DIRECTIONS FOR THIS TASK
The records that follow are to be given again exactly, with their pictures omitted.

DATASET
◆ ◆ ◆ ◆

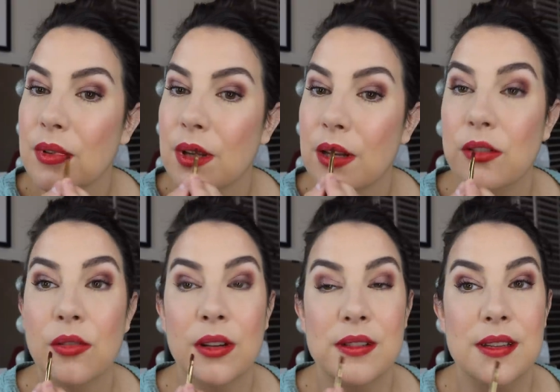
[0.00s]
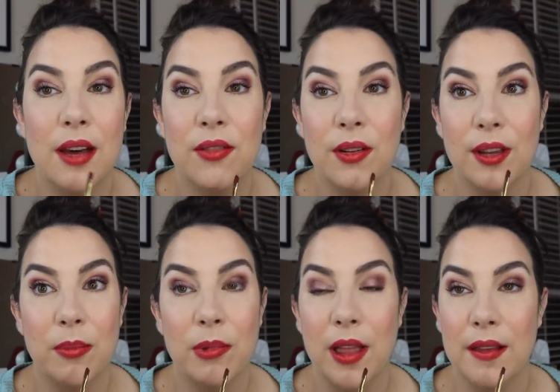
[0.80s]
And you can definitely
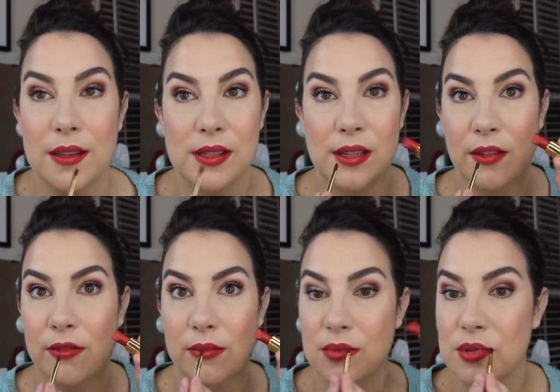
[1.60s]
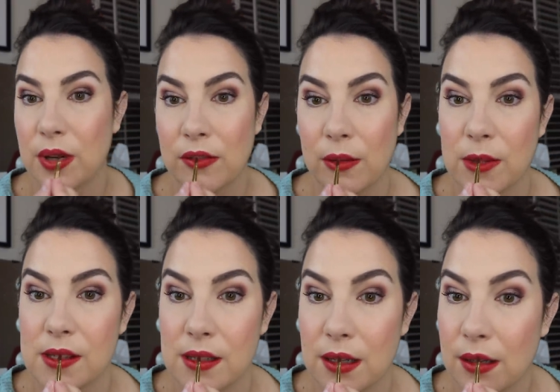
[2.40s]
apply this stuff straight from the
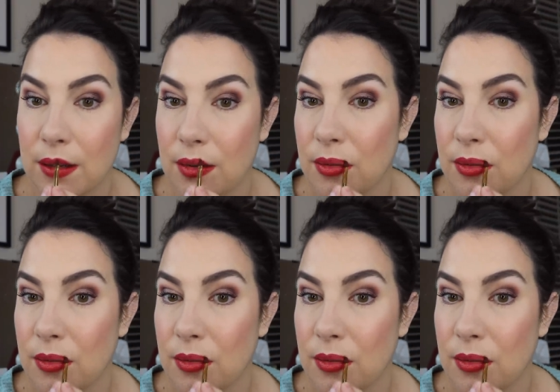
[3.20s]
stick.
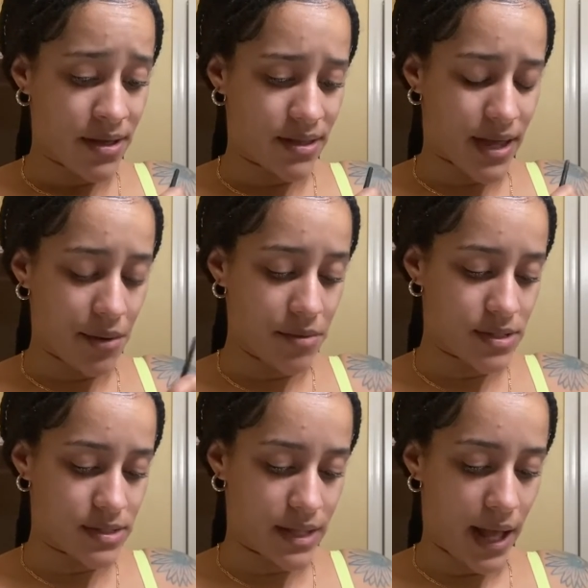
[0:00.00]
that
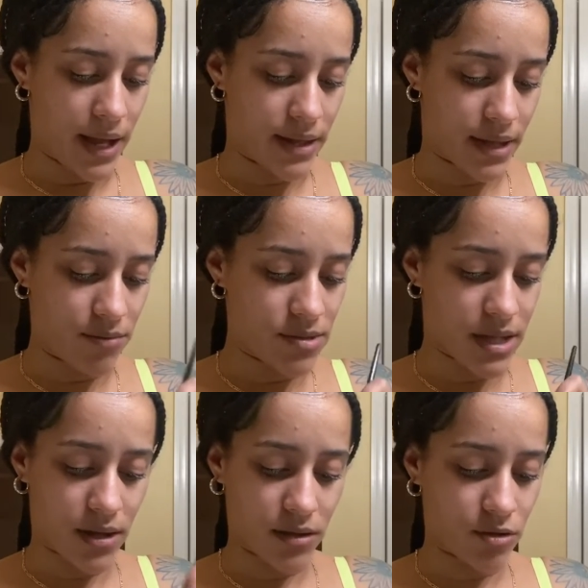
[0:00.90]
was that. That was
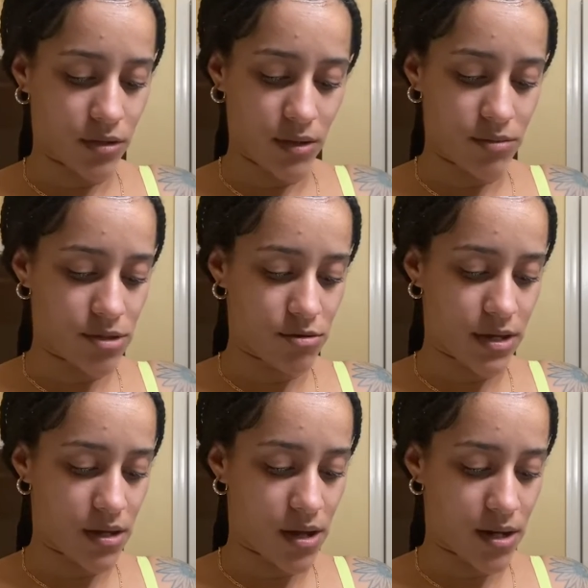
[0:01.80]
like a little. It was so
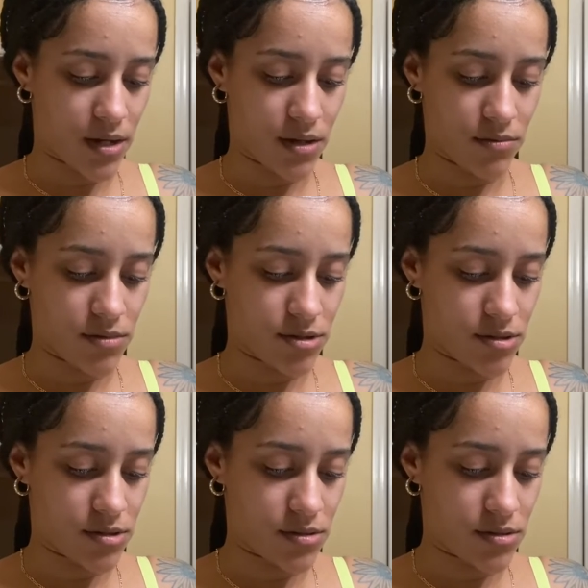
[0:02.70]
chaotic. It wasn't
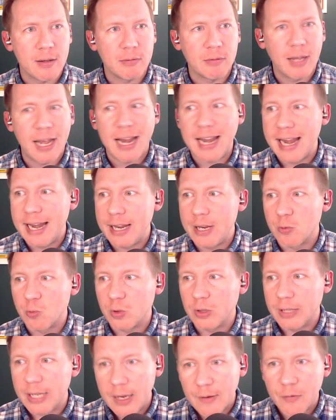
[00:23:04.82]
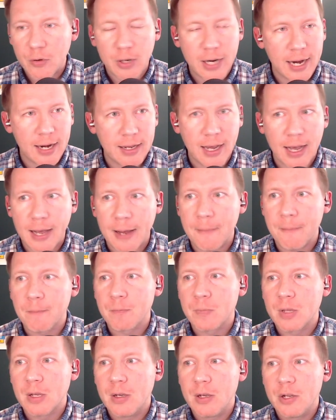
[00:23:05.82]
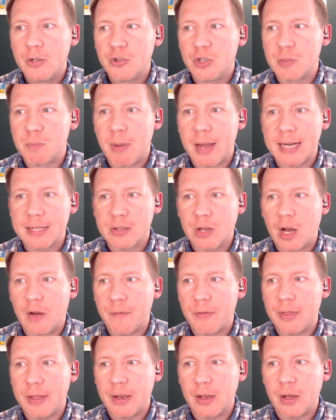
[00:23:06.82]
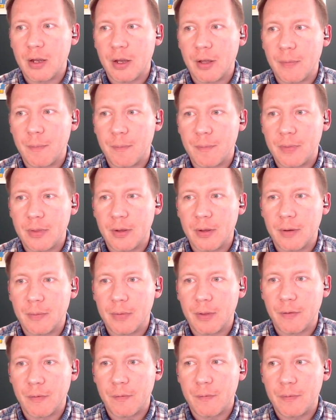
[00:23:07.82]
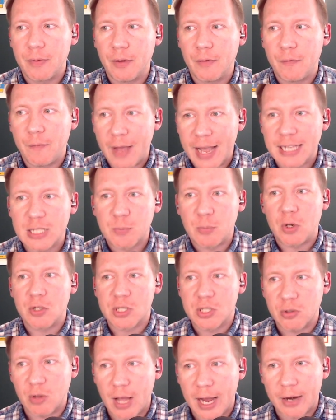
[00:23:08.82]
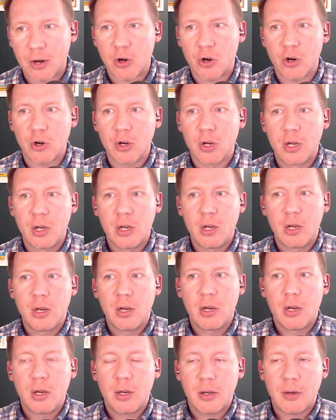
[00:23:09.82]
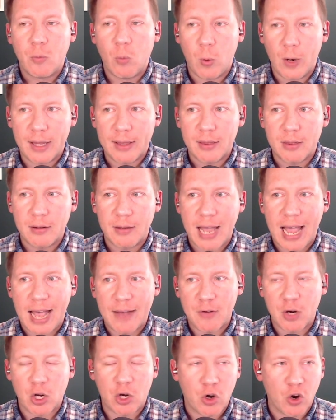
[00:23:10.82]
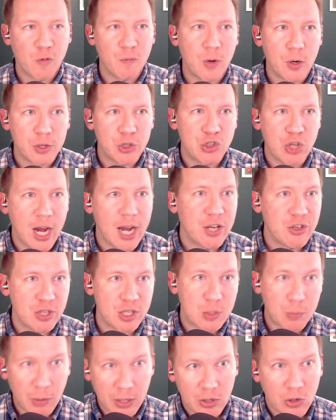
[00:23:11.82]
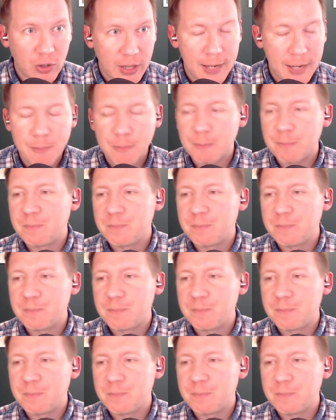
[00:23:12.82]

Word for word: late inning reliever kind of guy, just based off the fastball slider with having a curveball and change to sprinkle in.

◆ ◆ ◆ ◆

RESPONSE BELOW
[0.00s]
[0.80s]
And you can definitely
[1.60s]
[2.40s]
apply this stuff straight from the
[3.20s]
stick.
[0:00.00]
that
[0:00.90]
was that. That was
[0:01.80]
like a little. It was so
[0:02.70]
chaotic. It wasn't
[00:23:04.82]
[00:23:05.82]
[00:23:06.82]
[00:23:07.82]
[00:23:08.82]
[00:23:09.82]
[00:23:10.82]
[00:23:11.82]
[00:23:12.82]

Word for word: late inning reliever kind of guy, just based off the fastball slider with having a curveball and change to sprinkle in.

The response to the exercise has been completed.